How to define Pagination Policy in Azure Data Factory - Data Flows?
I have to fetch data from CATS Applicant Tracking System. As the response is usually huge, so the API sends the response in Pages.
For Example (If I make a request to: https://api.catsone.com/v3/candidates/search?page=1&per_page=100), I get this:
Here in this image (Response):
Count: No of entities (Candidates) returned in this response.
Total: Total no of entities (Candidates).
Self: Relative link to Current Page
Next: Relative link to Next Page
Last: Relative link to Last Page
The issue I am facing is that this API returns /candidates/ appended at the start of the Next link.
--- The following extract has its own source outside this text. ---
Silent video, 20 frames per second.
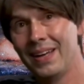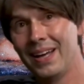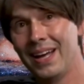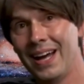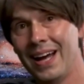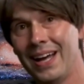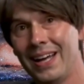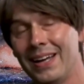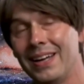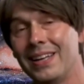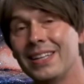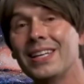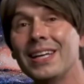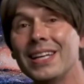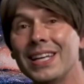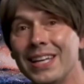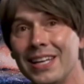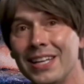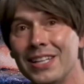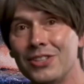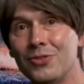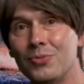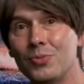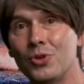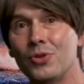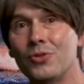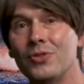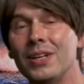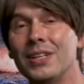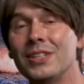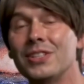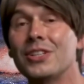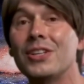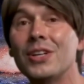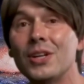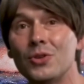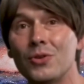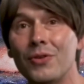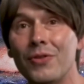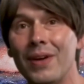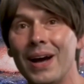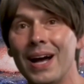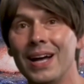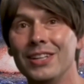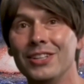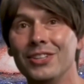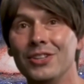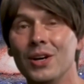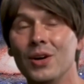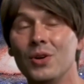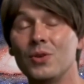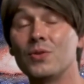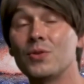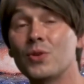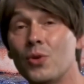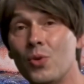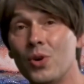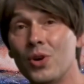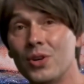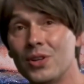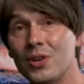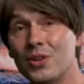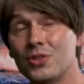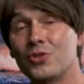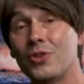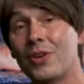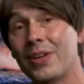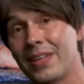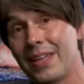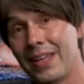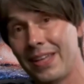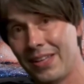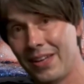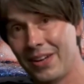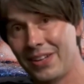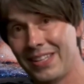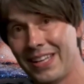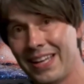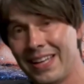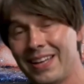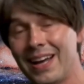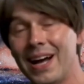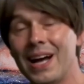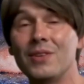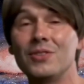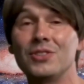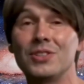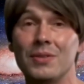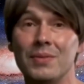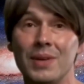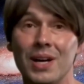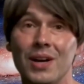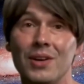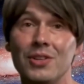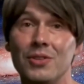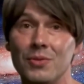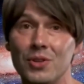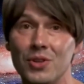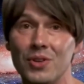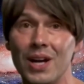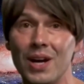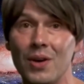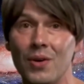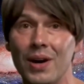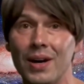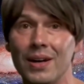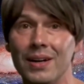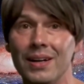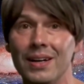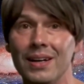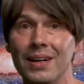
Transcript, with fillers: and it is moving so fast over 130,000 miles per hour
My linked Service already has /candidates/ appended in the base Url ( https://api.catsone.com/v3/candidates) because if I will not mention /candidates/ in the base URL, I will not get any response.
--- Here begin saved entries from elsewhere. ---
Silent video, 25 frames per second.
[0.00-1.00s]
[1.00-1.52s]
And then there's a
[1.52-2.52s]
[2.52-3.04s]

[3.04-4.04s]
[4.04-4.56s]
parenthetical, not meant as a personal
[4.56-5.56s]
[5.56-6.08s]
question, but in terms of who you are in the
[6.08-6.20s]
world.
So if I append the base Url defined in Linked Service with the next URL that is returned it becomes an invalid Url (/candidates/ appearing 2 times in the resulting URL): https://api.catsone.com/v3/candidates/candidates/search?page=2&per_page=100
I tried to alter the returned next Url (By replacing /candidates/ with an empty string) but it's not possible, might be ADF currently does not support it:
ADF Data Flows do not support range pagination, otherwise, I could have calculated the end page from the count and total and used that instead :).
As a result, I am doing pagination through ForEach Loop but in this case, Data Flow spawns a separate cluster for each page each time. Which are time and cost-consuming.
Please guide me on how I can define pagination policy in such a scenario. I do not want to use ForEach Loop.